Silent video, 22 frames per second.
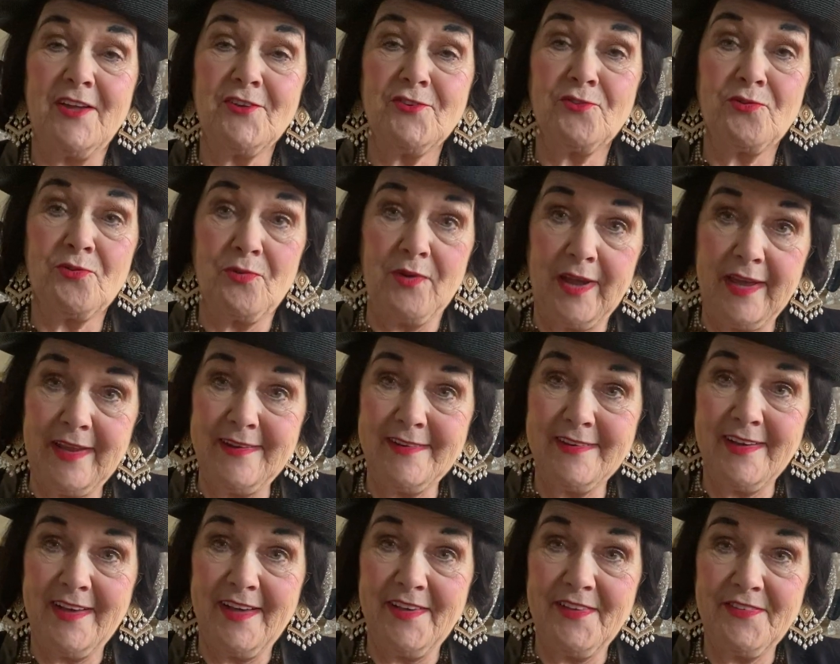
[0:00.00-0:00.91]

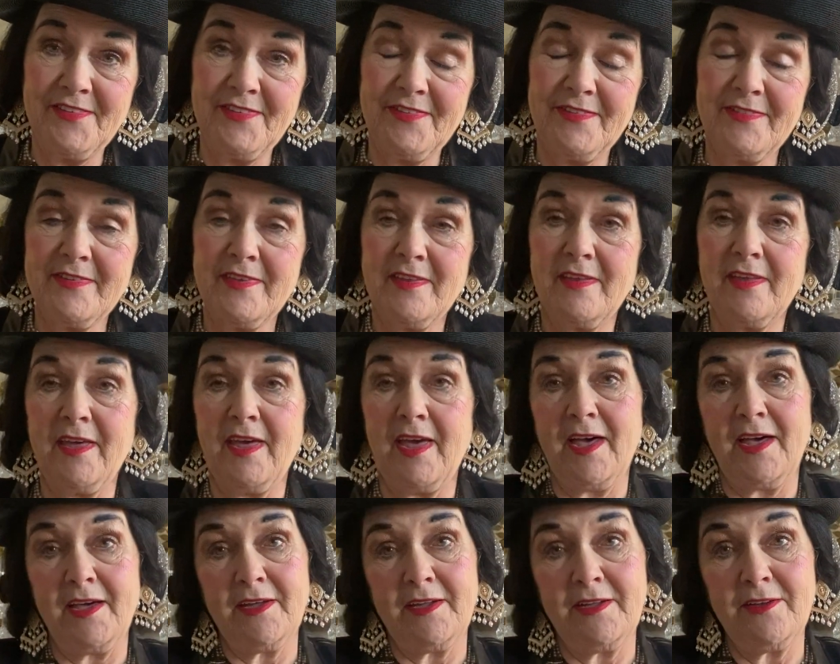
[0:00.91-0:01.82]
trained us,
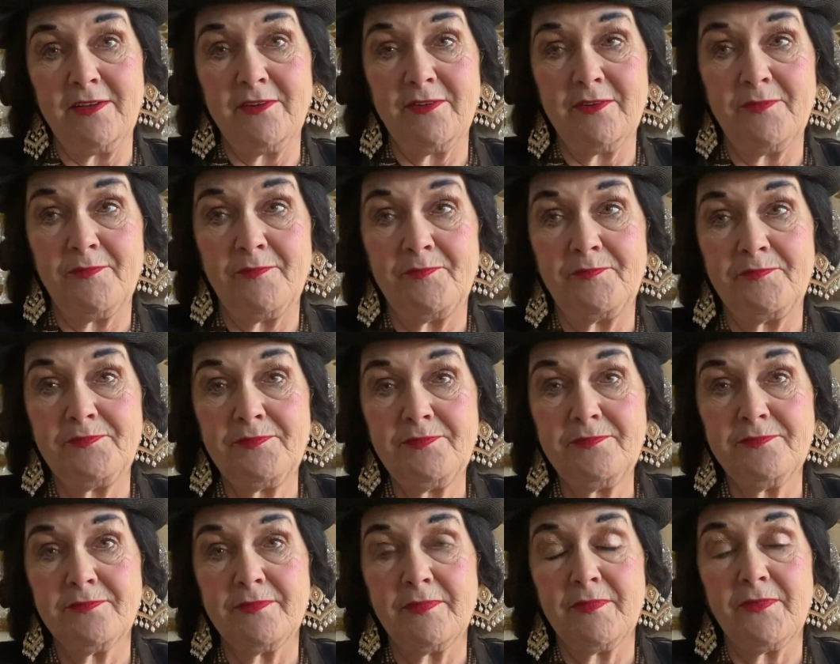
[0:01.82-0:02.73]
and
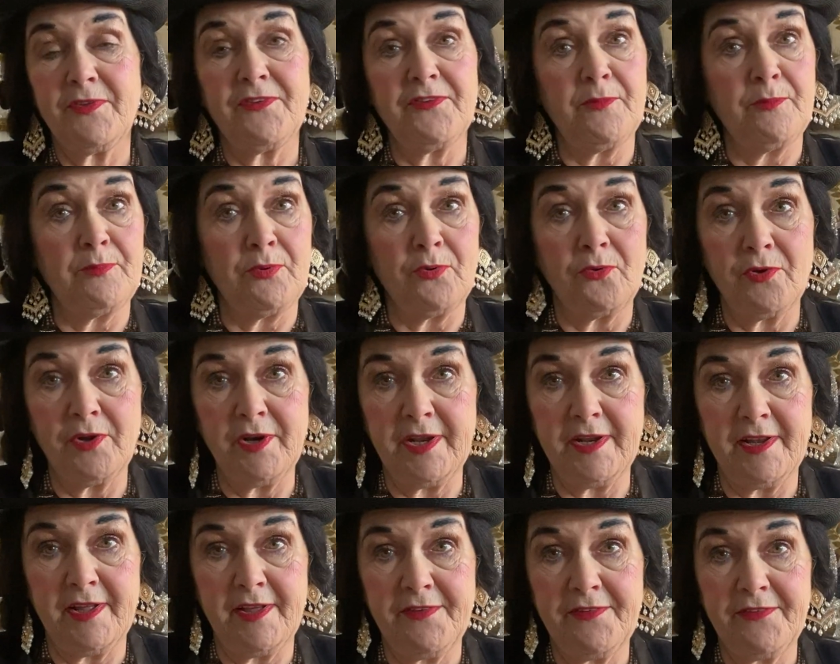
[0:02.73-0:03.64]

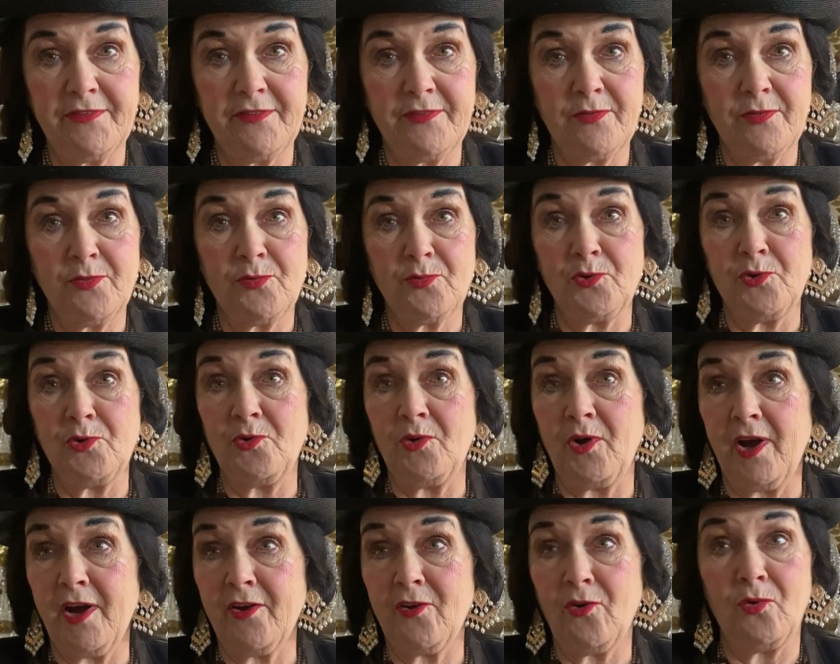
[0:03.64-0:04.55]
supported us
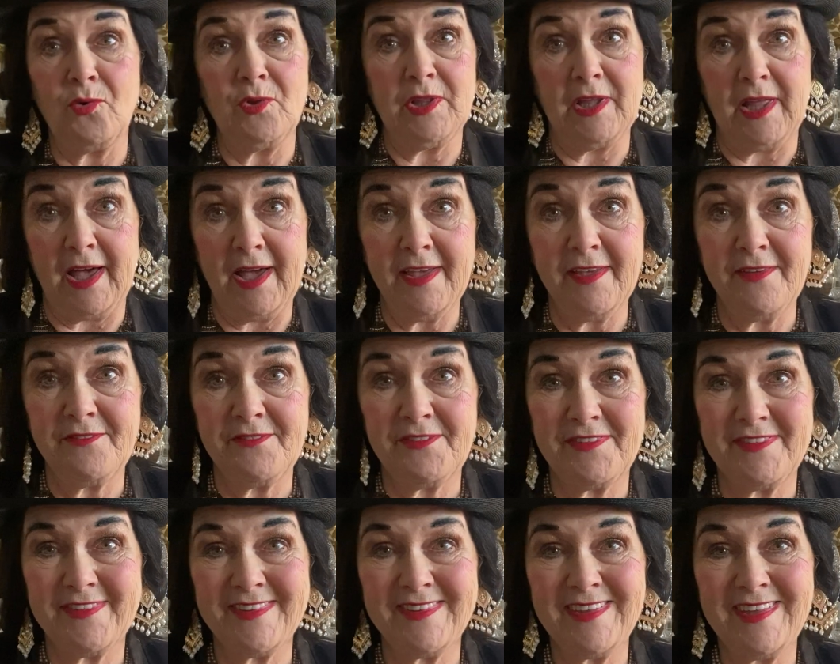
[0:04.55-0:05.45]
through our whole
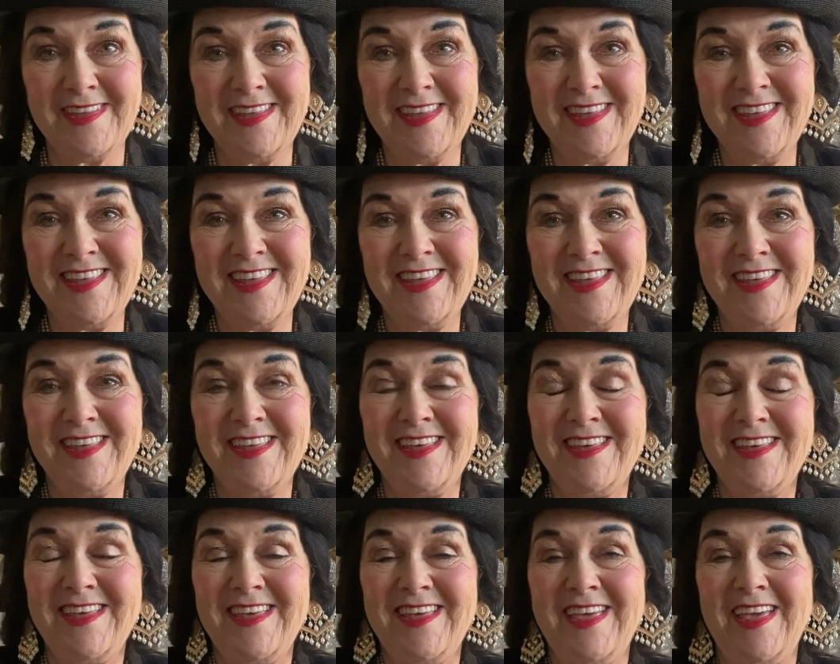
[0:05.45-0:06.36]
lives.
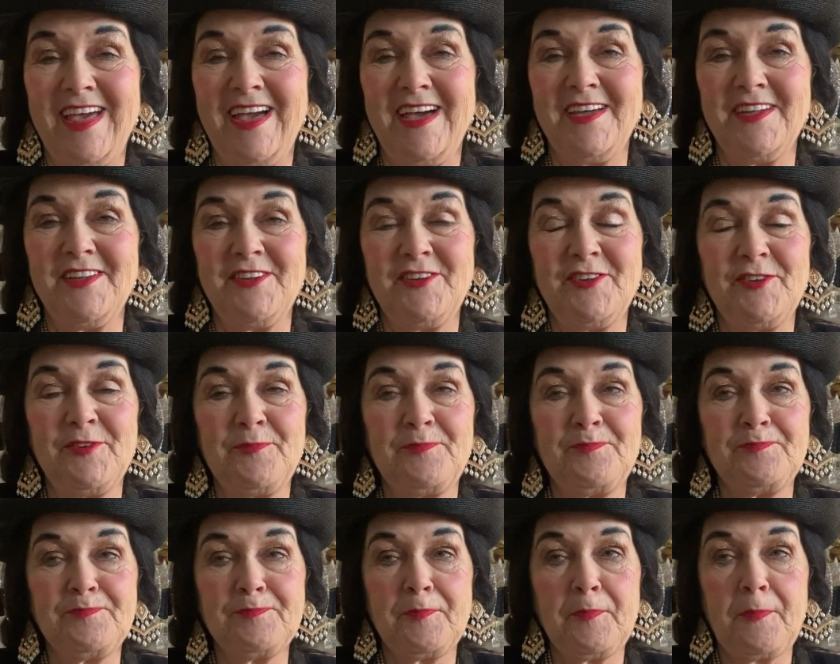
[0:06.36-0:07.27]
And
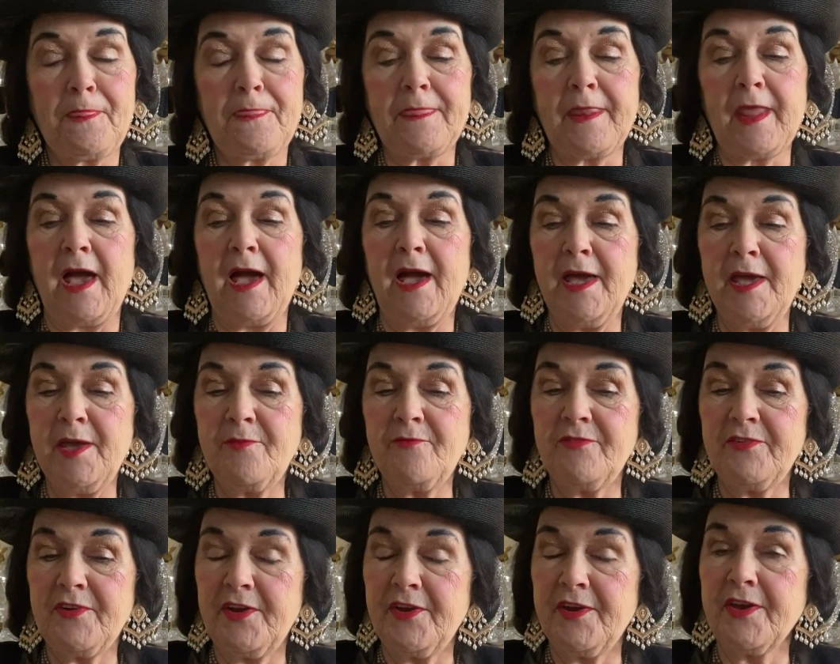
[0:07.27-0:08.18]
I
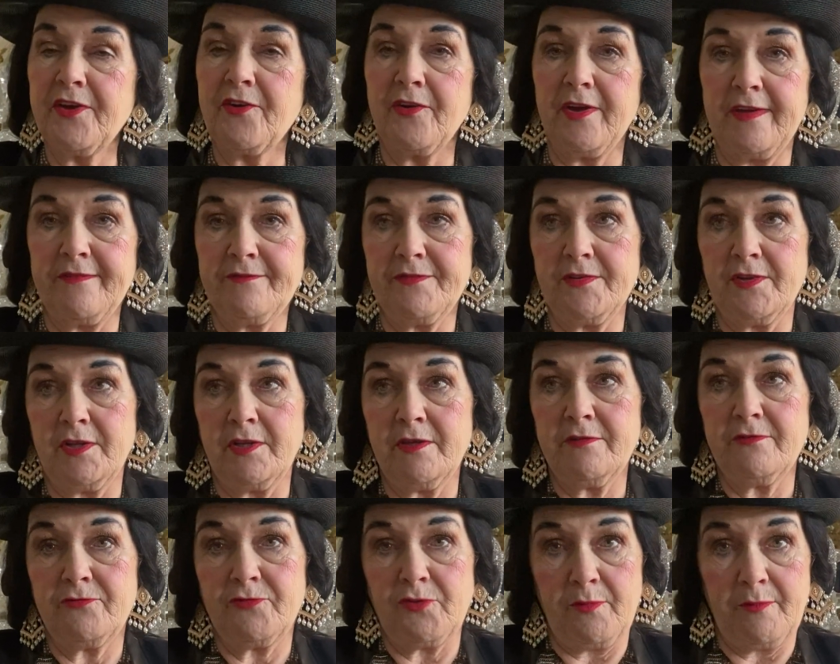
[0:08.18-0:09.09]
am very
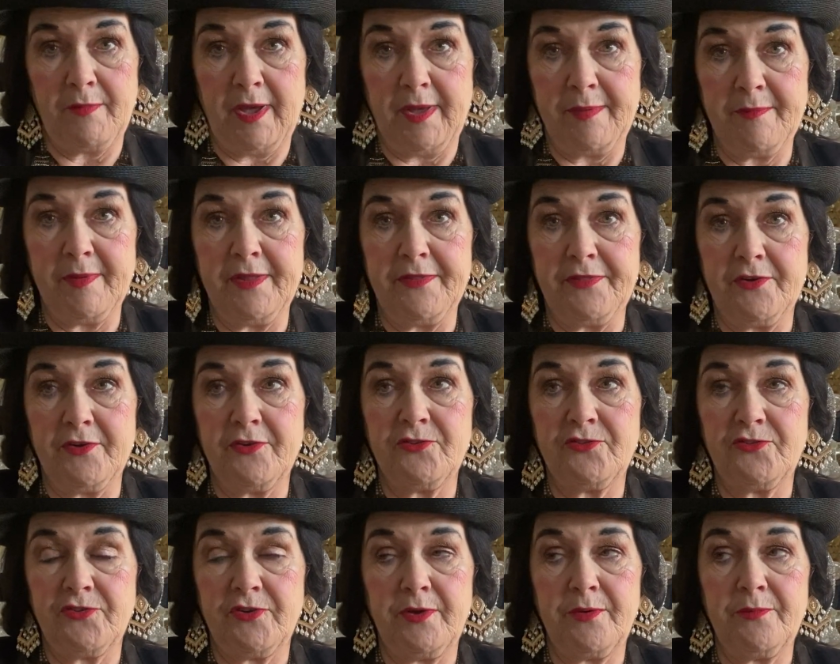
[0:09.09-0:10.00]
grateful for my mother.
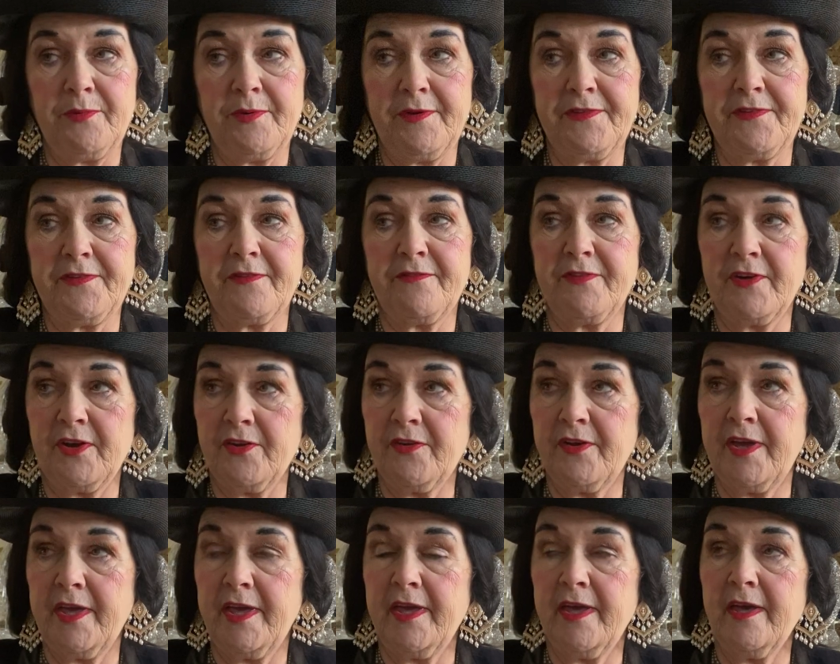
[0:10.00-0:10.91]
She was a
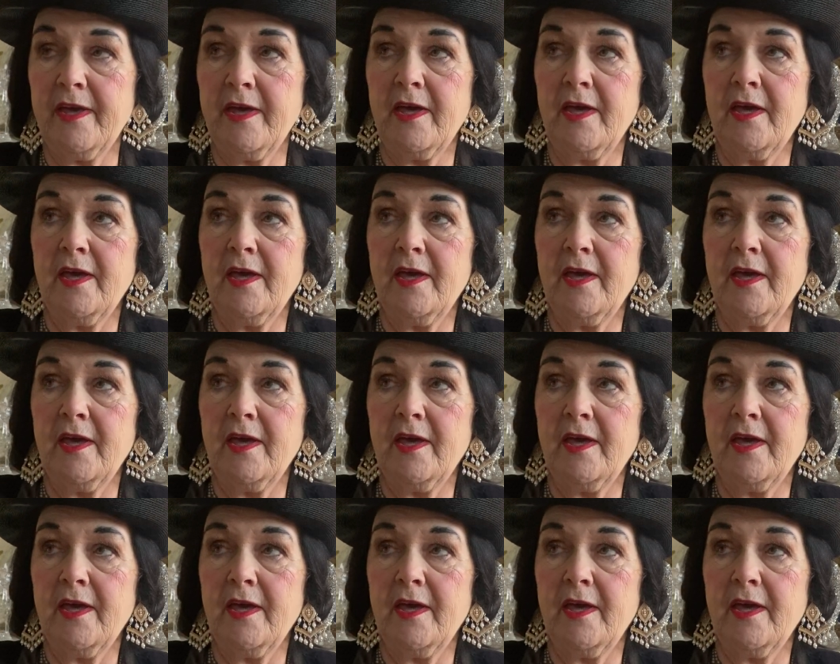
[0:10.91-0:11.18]
very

*Work instruction:* When repeating the material above, keep every line exact and drop all pictures.

*Result of the task:*
Silent video, 22 frames per second.
[0:00.00-0:00.91]

[0:00.91-0:01.82]
trained us,
[0:01.82-0:02.73]
and
[0:02.73-0:03.64]

[0:03.64-0:04.55]
supported us
[0:04.55-0:05.45]
through our whole
[0:05.45-0:06.36]
lives.
[0:06.36-0:07.27]
And
[0:07.27-0:08.18]
I
[0:08.18-0:09.09]
am very
[0:09.09-0:10.00]
grateful for my mother.
[0:10.00-0:10.91]
She was a
[0:10.91-0:11.18]
very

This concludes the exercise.